In this article, we'll explore how 3NF works, why it's valuable, and how you can put it into practice. We’ll also compare 3NF to other forms and learn when to use each. Everyone can benefit from learning more about these structures, but this knowledge is particularly valuable if you are a database designer or data scientist, as it can significantly simplify your work and keep your databases reliable. If you are interested in database design as a whole, take a look at our full Database Design course.

Third Normal Form (3NF) Definition

Third normal form is a key concept of database normalization that removes unwanted dependencies. 3NF builds upon first normal form (1NF) and second normal form (2NF), meaning that it inherits their rules: 1NF requires atomic (indivisible) values in each cell, and 2NF removes partial dependencies on a composite primary key. 3NF takes it further by removing transitive dependencies, a situation where non-key attributes depend indirectly on the primary key.

By focusing on this, 3NF ensures that each non-key column in a table is directly tied to the primary key and nothing else. In more practical terms, 3NF helps minimize redundancy and avoid anomalies when inserting, updating, or deleting data.

In the 1970s, Edgar F. Codd introduced 3NF to formalize the conditions for achieving a fully normalized database structure. A reformulation by Carlo Zaniolo a few years later provided a clearer explanation of the difference between the “classic” 3NF and the more restrictive Boyce-Codd normal form (BCNF). Don’t worry too much about BCNF for now, we will come back to it further down.

Understanding the Conditions for Third Normal Form

So, what exactly does it take to achieve 3NF? For a table to qualify, it needs to meet a few conditions:

  • Be in 2NF: This means it’s already atomic, with no repeating groups and no partial dependencies on any composite keys.

1NF, 2NF, and 3NF requirements

3NF is inclusive of 2NF and 1NF. Image by Author

  • No transitive dependencies: This rule is key. In a 3NF table, any non-primary-key column must depend solely on the primary key, not indirectly through another non-key column.

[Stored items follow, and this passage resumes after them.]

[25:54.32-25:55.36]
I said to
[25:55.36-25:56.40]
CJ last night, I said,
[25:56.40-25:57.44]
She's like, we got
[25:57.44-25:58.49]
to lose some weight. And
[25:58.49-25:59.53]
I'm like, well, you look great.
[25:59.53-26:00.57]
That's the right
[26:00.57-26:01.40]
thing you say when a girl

Let’s have a look at what that practically means.

Decomposing Tables to Achieve 3NF

Let’s walk through the process of decomposing tables to reach 3NF. We'll use some sample data from DataCamp courses to illustrate each step.

Step 1: Identify transitive dependencies

To start, we’ll look for any attributes in a table that indirectly depend on the primary key. As a rule of thumb, if any attribute depends on something other than the primary key, this indicates a transitive dependency. That’s a sign that it might be time to split up your table.

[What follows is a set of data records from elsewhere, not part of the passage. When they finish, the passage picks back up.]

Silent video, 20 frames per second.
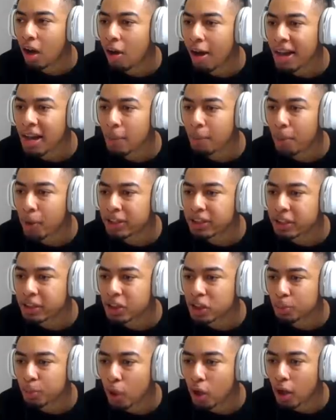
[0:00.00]
Oh, I done pushing
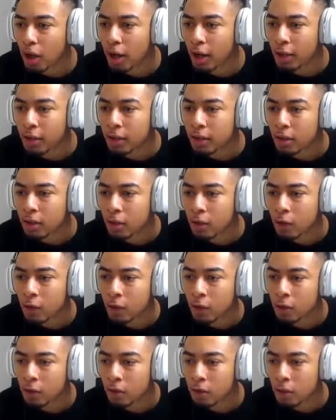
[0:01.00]
the spawn.
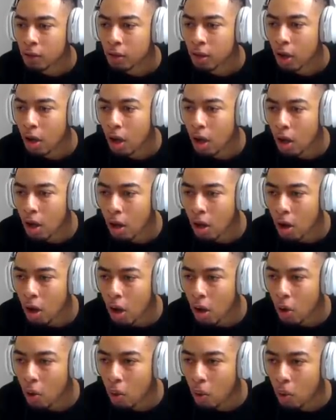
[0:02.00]

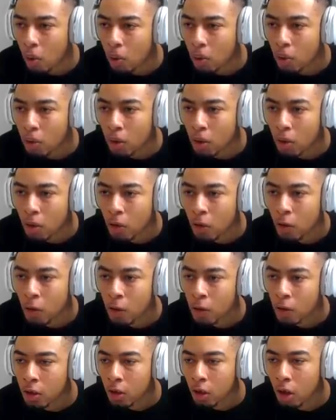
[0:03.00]
Oh.
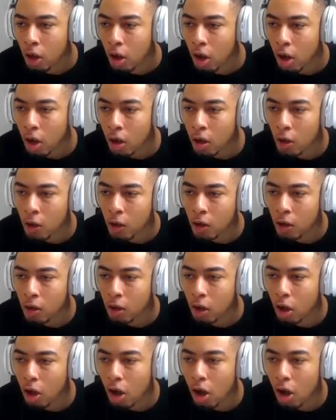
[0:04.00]
Oh.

Take a look at the three tables below. Which one has a transitive dependency?

Table 1: Course

Course ID Course Name Difficulty
201 SQL Fundamentals Beginner
202 Introduction to Python Beginner
203 Understanding Data Science Intermediate

Table 2: Instructor

Instructor ID Instructor Name Expertise
1 Sarah Johnson Data Science
2 Tom Williams Machine Learning
3 Emily Brown Python

Table 3: Enrollments

Enrollment ID Student Name Course ID Course Name
1001 Alice Smith 201 SQL Fundamentals
1002 Bob Green 202 Introduction to Python
1003 Charlie Blue 201 SQL Fundamentals

The answer is… Table 3!

In this table, Course Name depends on Course ID, but not directly on Enrollment ID (the primary key). This indirect dependency makes Course Name a transitive dependency.

Step 2: Separate data into new tables

To address the transitive dependency, we’ll split Table 1 into two tables. Each table will focus on directly dependent data.

Revised enrollments table

Enrollment ID Student Name Course ID
1001 Alice Smith 201
1002 Bob Green 202
1003 Charlie Blue 201

Courses table

Course ID Course Name
201 SQL Fundamentals
202 Introduction to Python

Now, each table contains only information that directly depends on its primary key: Course ID is now the primary key for Course Name in the Courses table, and Enrollment ID is the primary key in the Enrollments table.

With this decomposition, the tables now meet 3NF requirements, eliminating redundancy and ensuring each table stores only directly relevant information.

If you want to get hands-on and create your own databases, have a look at our Creating PostgreSQL Databases course. If you are a little more advanced, you could try Introduction to Data Modeling in Snowflake, which covers ideas like entity-relationship and dimensional modeling.

Benefits and Limitations of Using Third Normal Form

So, why go through all this effort to reach 3NF? Here are the main perks:

  • Improved Data Integrity: By eliminating transitive dependencies, 3NF helps ensure that updates and deletions don’t lead to conflicting or outdated data across tables.
  • Reduced Redundancy: Less redundancy means your database is easier to maintain, and storage use is reduced.
  • Simpler Data Maintenance: Keeping similar information in dedicated tables makes it easier to update records without tracking down redundant entries.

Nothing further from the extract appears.